Christ Crucified tips the scale in your favor. All your debt is his. And all his life is yours. For all the sinful pettiness you measure out to others, He pours out his blood without measure for all. For all the times you are unmerciful; He looks on you in compassion. For all the times we lived as if we mattered most, Jesus lives and dies because you matter most. Jesus loves you with uncommon-sensible love.
That’s why you feed your children, isn’t it? Of course, because it’s good for them. Food is an enjoyable part of God’s creation. And family and church fellowship happens around the table. It’s all of this and more. You care for and feed your children because you love them.
And while our earthly parents may tell us - “That’s enough; if you don’t eat your meat you can’t have any pudding” - Jesus never says, “That’s enough forgiveness for one day; No compassion for you.”  When Jesus gives, he gives bountifully. Abundant compassion. Abundant food. Abundant Jesus.

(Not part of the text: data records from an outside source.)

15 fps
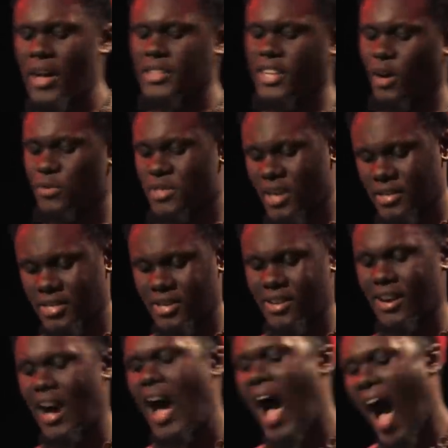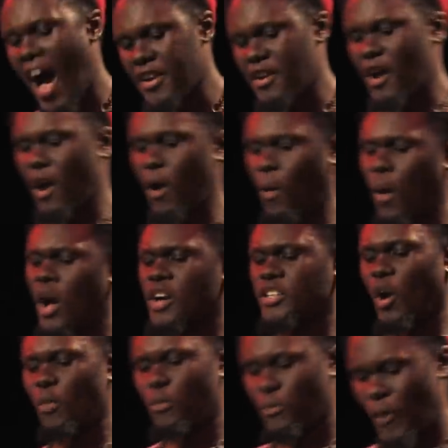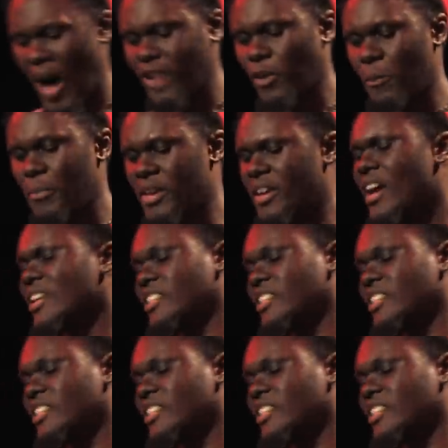Tell Jessica, I know. Don't follow me.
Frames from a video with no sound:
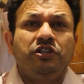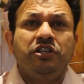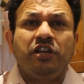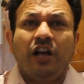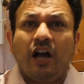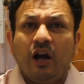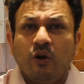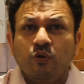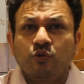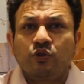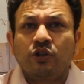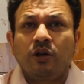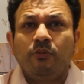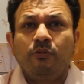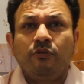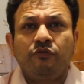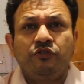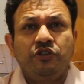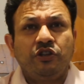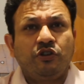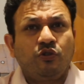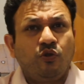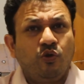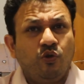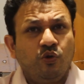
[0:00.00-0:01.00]
the outcome of
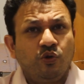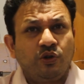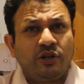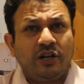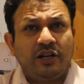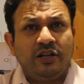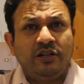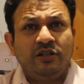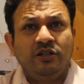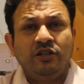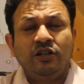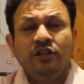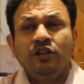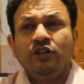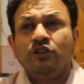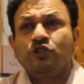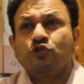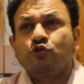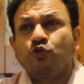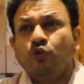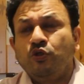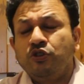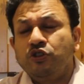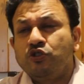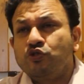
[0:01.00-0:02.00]
the court and
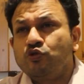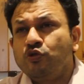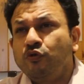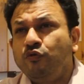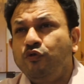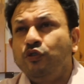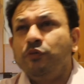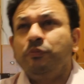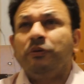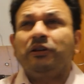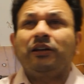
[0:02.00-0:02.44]
so on and so forth.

That’s the life of the church to eat and feast on Christ’s gluttonous forgiveness, like hobbits and teenagers. Eat as often as you can; you can never get enough. With Jesus there’s always more forgiveness than there is sin.  More forgiveness than you have sins; more compassion than you could possibly need. So much that there’s leftovers: abundant love, abundant compassion, abundant forgiveness overflowing for your neighbor. Without limit.

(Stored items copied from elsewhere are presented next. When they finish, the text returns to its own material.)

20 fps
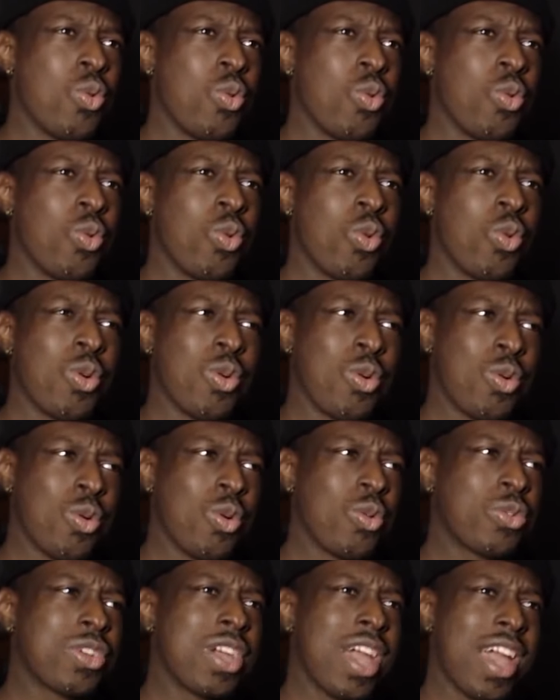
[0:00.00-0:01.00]

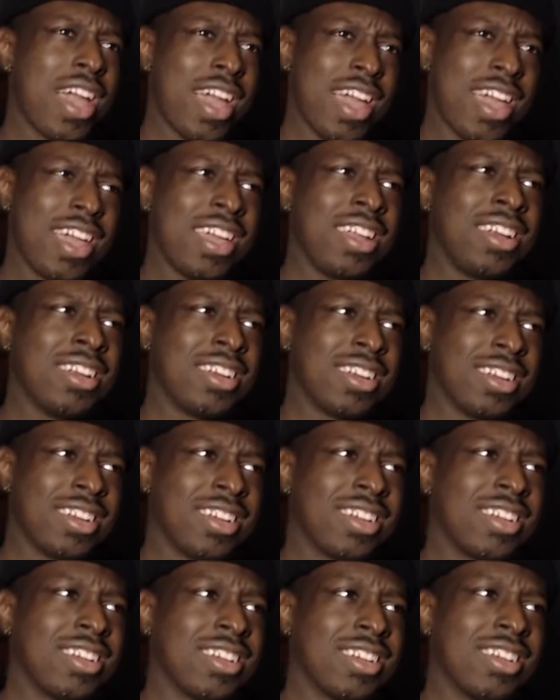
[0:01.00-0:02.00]
oh okay.
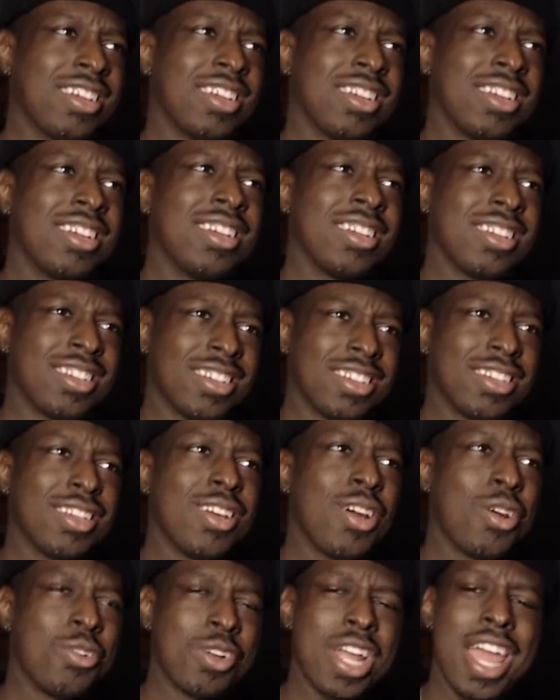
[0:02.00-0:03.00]

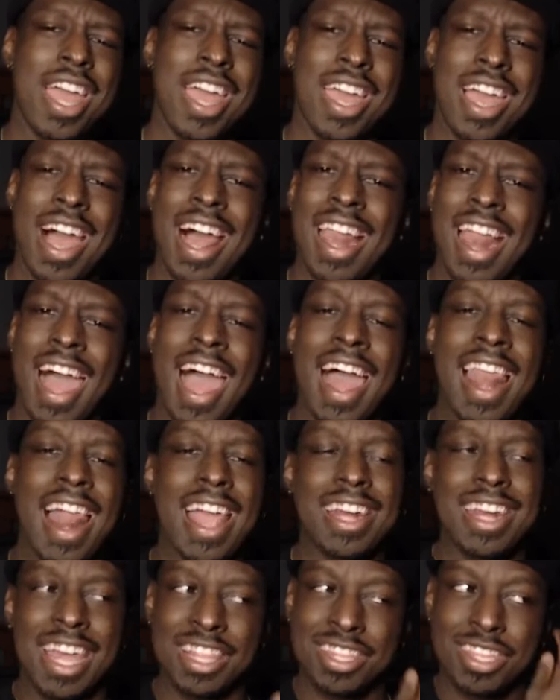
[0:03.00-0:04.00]
Okay, I, I
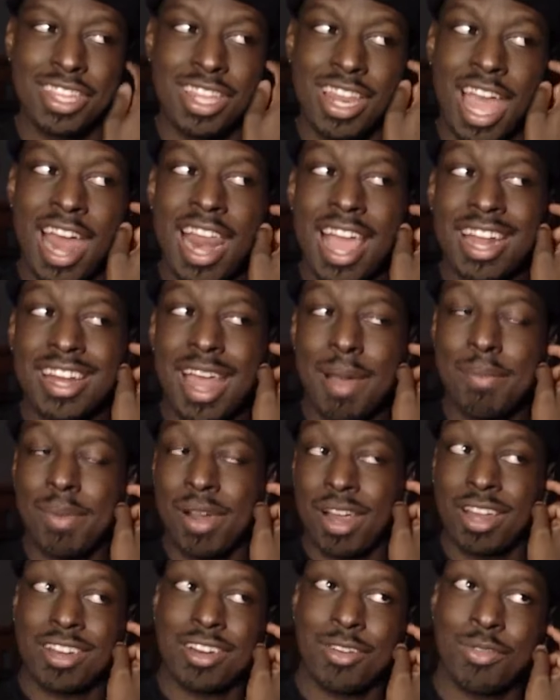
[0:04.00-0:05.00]
like that. I like that
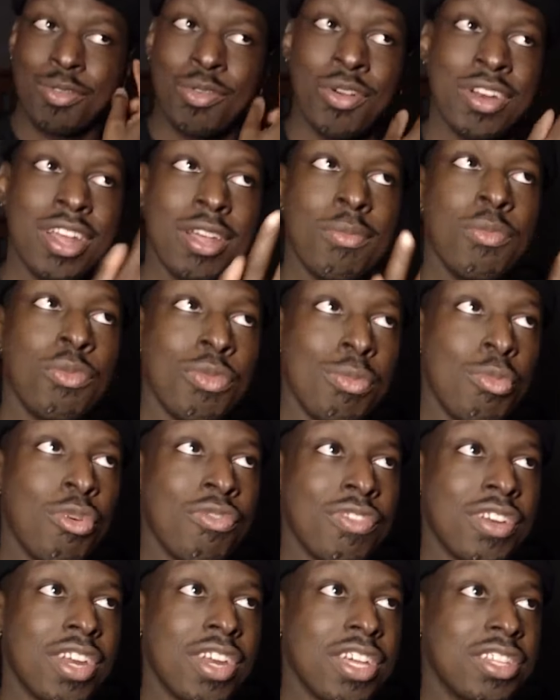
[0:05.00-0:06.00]
part where they
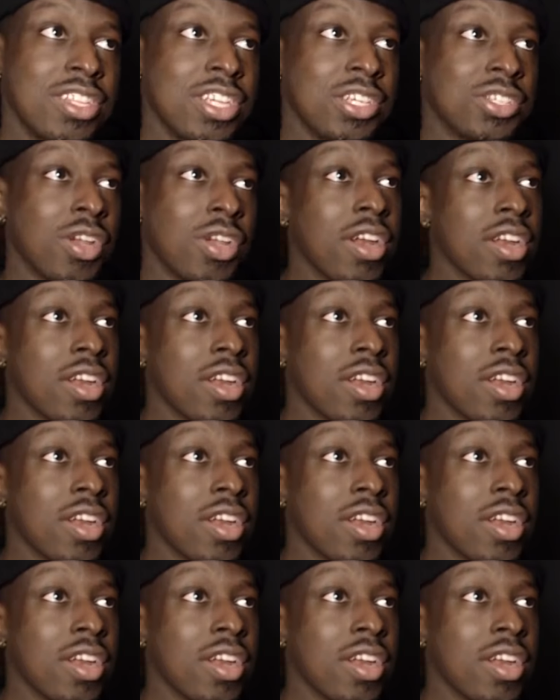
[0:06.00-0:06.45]
removing the. Even if you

For how can we, who have received Christ’s blessings, say to our brother in need: “Peace be with you,” yet leave him hungry, naked or in need?  Our Great Physician calls us to be abundantly compassionate to all in need.  Our Great Chef calls us to wait on those in need of daily bread, feeding them food that lasts into eternity and food that lasts through the night.  Our Great High Priest calls and ordains pastors – to feed his sheep with his forgiveness. He doesn’t stop there. He calls all Christians to be priests, to offer your lives as living sacrifices. Your priestly work is as close as your neighbor in need.
From the shores of Galilee to the shores of Huntington Beach, by hillside and bedside – Jesus is feeding his people.  Jesus heals, feeds and Saves - in body and soul. He does the same for you.
That’s why we confess the resurrection of the body and the life everlasting. We eat and drink Jesus’ body and blood for the forgiveness of our sins. He strengthens you in body and soul in order for you to be a blessing to others in body and soul.
So, come, the dinner bell is ringing: “The Lord be with you; Come and get it!”
Come, Lord Jesus be our guest and let your gifts to us be blessed.
In the Name of the Father and of the + Son and of the Holy Spirit. Amen.